▶ _REQUIRED ACTION_
The entries below should be set down again exactly, with every picture left out.

(PROVIDED RECORDS begins)

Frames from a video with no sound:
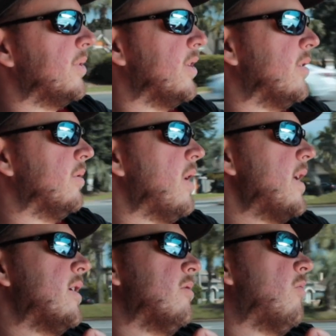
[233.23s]
you know,
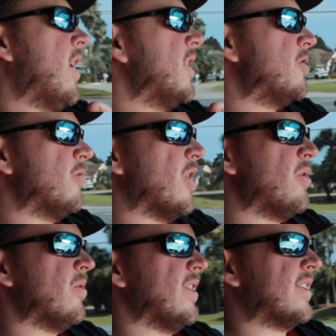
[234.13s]
hey, why did you
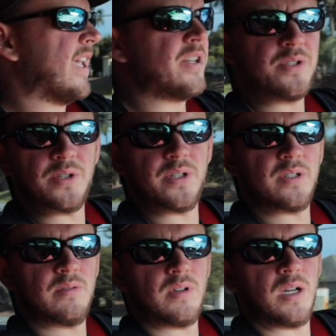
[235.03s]
go with Ktuner?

(PROVIDED RECORDS ends)

▶ _EXERCISE ANSWER_
Frames from a video with no sound:
[233.23s]
you know,
[234.13s]
hey, why did you
[235.03s]
go with Ktuner?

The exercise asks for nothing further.